Falling Asleep Question: How bad is falling asleep without brushing your teeth? Answer: Most people are shocked to hear this, but going to bed without brushing your teeth is like going to bed with poop in your mouth.

poop emoji

How can that be? Every time you have a meal, the bacteria that naturally reside in your mouth feast on the food you eat. Just like every other living organism, these bacteria excrete waste after a meal. This waste is highly acidic and breaks down tooth enamel, causing root decay and cavities.

When you hit the sack without brushing, plaque starts to harden and calcify on your teeth. Once plaque has calcified, it’s impossible to remove with a toothbrush and floss and can only be removed by the hygienist during a teeth cleaning.

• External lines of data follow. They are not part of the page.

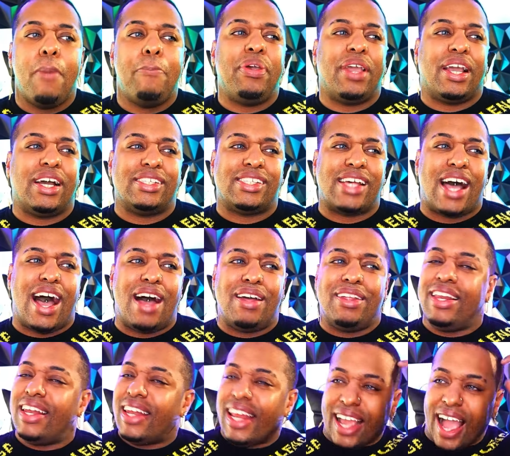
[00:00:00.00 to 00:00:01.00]
Because
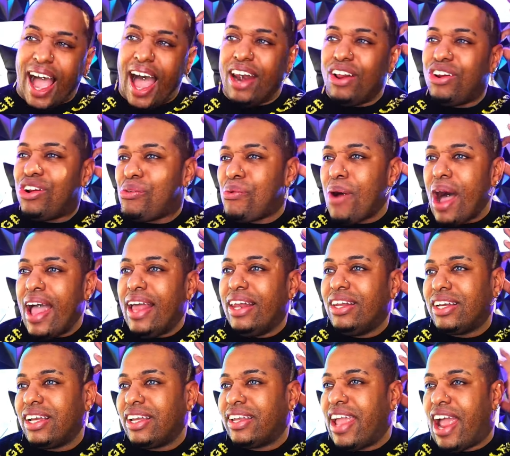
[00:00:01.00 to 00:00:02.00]
I don't know why I
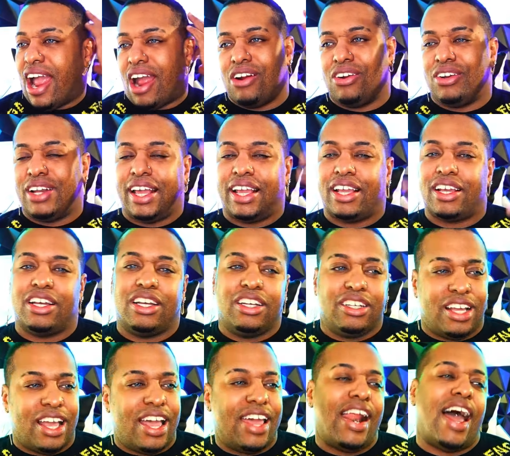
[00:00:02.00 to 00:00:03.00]
look at Carol like,
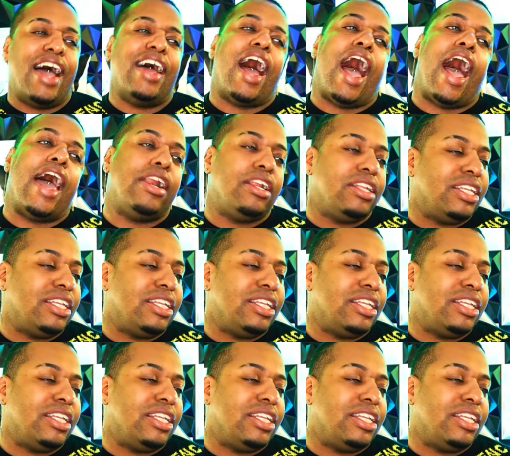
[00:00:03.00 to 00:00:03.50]
And I,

It gets worse. The gums see plaque buildup as an infection, so your immune system springs into action to attack that infection. By attacking the plaque buildup, your body starts to destroy the healthy tissues that hold your teeth in place, making the gums begin to pull away from the tooth.

gum inflammation

Inflammation is a good thing that lets your body protect itself, but it can cause damage when it’s present for the long term. When you have the flu, inflammation destroys foreign invaders to get you healthy again. But imagine having the flu for years. Chronic inflammation puts extreme wear and tear on the body and studies have linked chronic inflammation in the mouth to hearing loss, dementia, and heart disease.

Okay, but is all this going to happen in just one night? No, but if you make a habit of not brushing and flossing before bed, this will absolutely happen over time.

So if it comes down to washing your face, changing into your pajamas, or brushing and flossing, you know which one I recommend. Taking two minutes to brush and floss before bed will save you years of pain and even extend your life.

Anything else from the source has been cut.